Cosmic Radiation is what I give off when I play the drums.

----------

and Mike, first you tell us you were one of those English Majors, now you tell us you were an "S-guage" kid.

Enough is enough man!  If you keep this up, we are liable to run out of exclamation points.


08/23/19 09:35 AM #6005    

 

Michael McLeod

Lost me, Dave. what's S gauge?

 

With the fires in the rain forest and the Greenland melt down news, abetted no doubt by the a hot air issuing from the prez, a very rough week for mother earth and global warning. 


08/23/19 03:01 PM #6006    

 

Thomas McKeon

I love reading all posts from all.  Ya know what I’d like to see are some photos from our days back then. If ya got em post em 


08/23/19 09:55 PM #6007    

 

David Mitchell

00000000000000000000000000000

MMMMMMMMMMMMMMMMMMM

GGGGGGGGGGGGGGGGGGGGOLLY!

 

I used to know those two people !!!!!!!!

 

Once thought to be the Nicest Guy and the Cutest Girl ever to attend a little Catholic High School north of Overbrook ravine. 

What do you suppose ever happened to them?


08/23/19 10:02 PM #6008    

 

David Mitchell

Mike

I give up on you. I would have thought you woukd have had some semblance of awareness of your own childhood treasures.

 

"S-guage" is American Flyer.  

 

(Lionel is "O" gauge" - it's based on the measured spacing between the inside of the rails)

I think you should go back to writing essays.

 

-------------------

 

Mark,

Thank you for the tip. I have just been blindsided by a movie. Or to put it another way, I have just been            "Blinded By The Light"  Loved it !


08/24/19 09:18 AM #6009    

 

Joseph D. McCarthy

Have any of our classmates been to Hell; literally.  I have been to Hell at least two times and survived. 

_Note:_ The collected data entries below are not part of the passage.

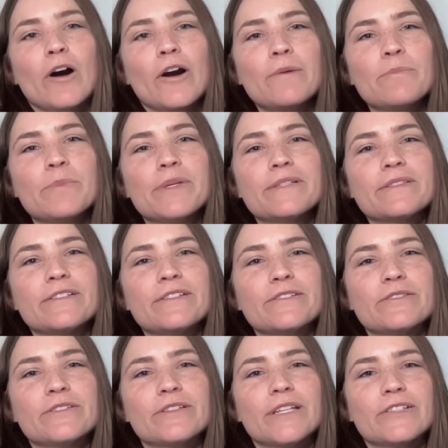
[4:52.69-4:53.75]
Our
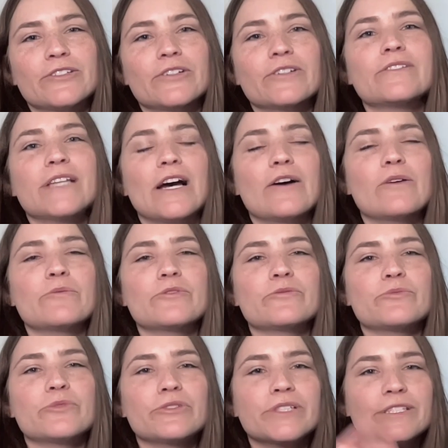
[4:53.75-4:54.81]
business, it turns out, was
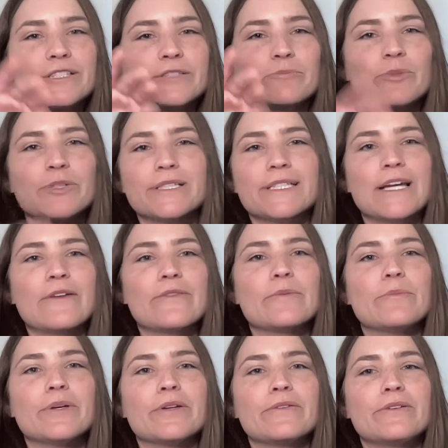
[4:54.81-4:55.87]
really split down the
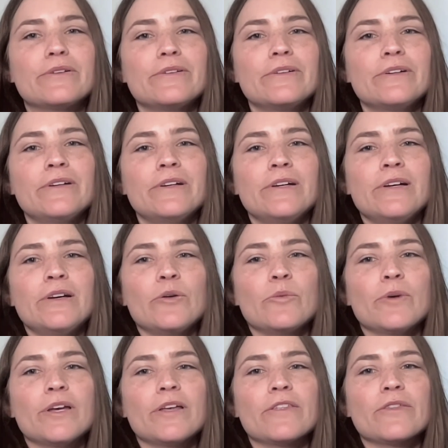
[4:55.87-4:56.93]
middle.
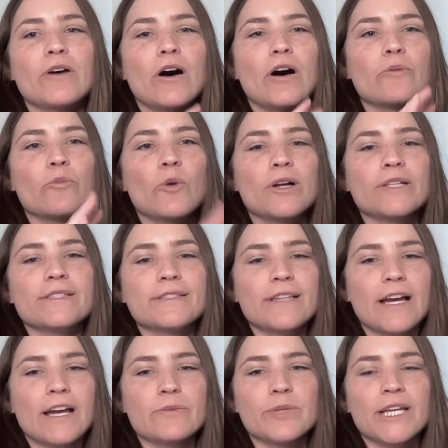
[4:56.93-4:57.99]
with, on one
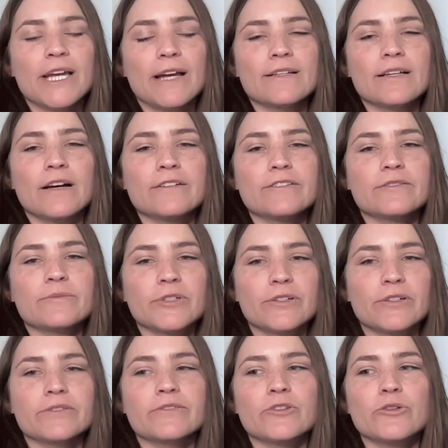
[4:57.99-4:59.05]
side, we had
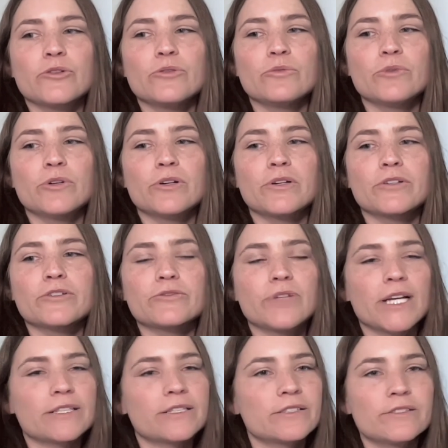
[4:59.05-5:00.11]
customers who were
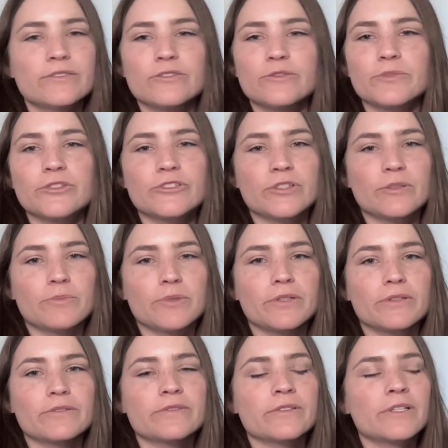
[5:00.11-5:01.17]
direct-to-consumer
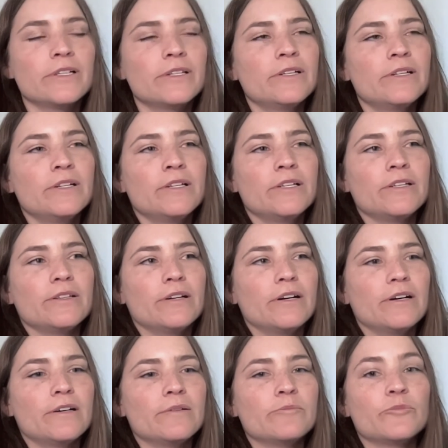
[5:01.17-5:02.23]
shippers,
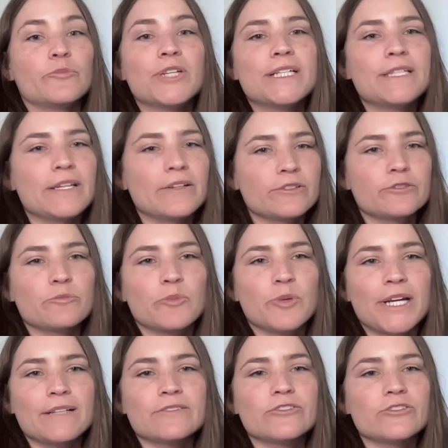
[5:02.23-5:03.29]
retailers,
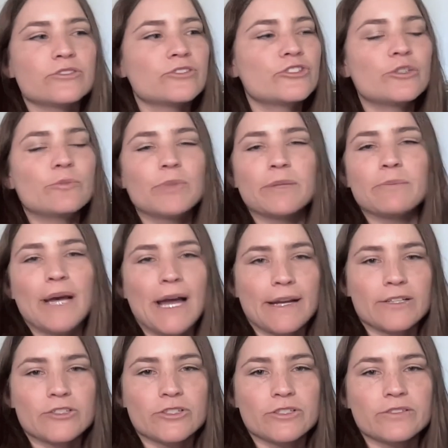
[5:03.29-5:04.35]
brands just shipping
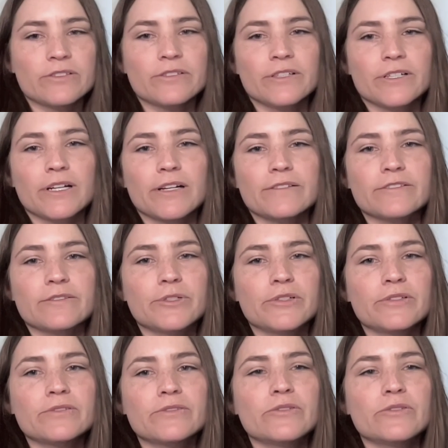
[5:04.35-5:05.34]
packages to their customers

For all the classmates taking the tour of The Henry Ford Museum, take an extra day and "Go to Hell", or at least visit the city of Hell, MI located just NorthWest of Detroit.  The Other Hell I visited was Hell,Cayman Isands, Michigan is now much easier to reach than the Cayman Islands.  If nothing else, when traveling into Michigan on I-75, stop at the Welcome Center (approximately 10 miles across the border) and pick up the "Business Card" sized "Exit Visa" found among the rows of literature and maps.  It is Issued in Hell and Valid for Eternity.

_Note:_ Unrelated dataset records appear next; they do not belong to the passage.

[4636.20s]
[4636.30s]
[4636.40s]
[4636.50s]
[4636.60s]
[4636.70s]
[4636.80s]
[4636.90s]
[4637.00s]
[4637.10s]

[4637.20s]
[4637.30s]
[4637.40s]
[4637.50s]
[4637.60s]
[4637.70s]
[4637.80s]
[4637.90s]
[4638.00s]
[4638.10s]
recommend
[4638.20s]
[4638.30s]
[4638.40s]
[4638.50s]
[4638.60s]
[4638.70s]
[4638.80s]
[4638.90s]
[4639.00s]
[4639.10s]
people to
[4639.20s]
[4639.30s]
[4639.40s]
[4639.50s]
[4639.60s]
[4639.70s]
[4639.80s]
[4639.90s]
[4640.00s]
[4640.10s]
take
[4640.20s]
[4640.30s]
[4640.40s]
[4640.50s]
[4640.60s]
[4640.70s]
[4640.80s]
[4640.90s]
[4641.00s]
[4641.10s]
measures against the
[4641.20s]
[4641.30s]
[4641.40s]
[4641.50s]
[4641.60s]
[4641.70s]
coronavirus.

08/24/19 02:26 PM #6010    

 

Mark Schweickart

Dave -- glad you were Blinded by the Light. A terrific use of Springsteen's music if there ever was one, and a compelling narrative to go with it.

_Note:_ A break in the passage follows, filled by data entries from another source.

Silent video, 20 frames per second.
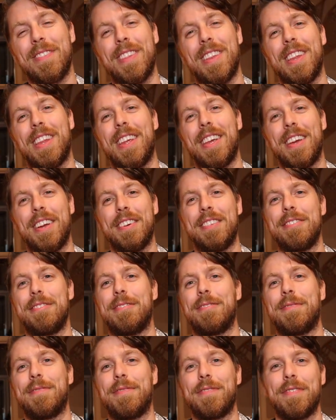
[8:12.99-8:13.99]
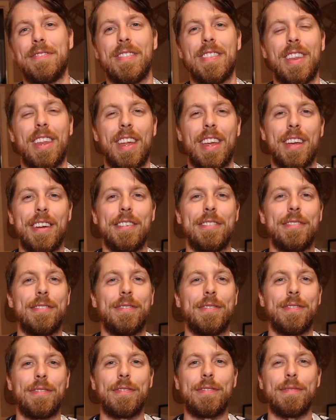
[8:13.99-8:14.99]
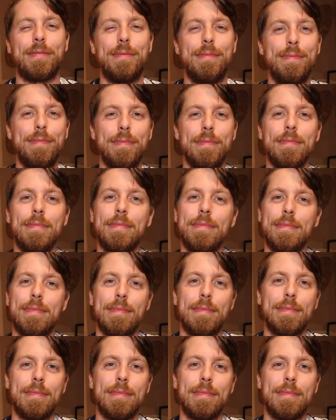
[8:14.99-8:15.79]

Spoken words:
The person shown says nothing.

On the other end of the spectrum, here is an equally inspired-by, if maybe less than terrific, effort-- a cover I did of his song My Home Town. I love this song for two reasons: one it mentions being in high school in '65, so we can't help but identify with that, now can we? But mostly it is for the second reason, which is his amazing story-telling capability. In the space a few short verses he paints an entire lifetime--childhood, teen troubles, and adult struggles to survive, while simultaneously pulling at our heart, as we feel the pain of those displaced from their home towns due to the shiting economic winds. Granted Columbus was spared this sort of retrenchment, but we probably all have relatives in places like Mansfield or Youngstown who know exactly how this feels.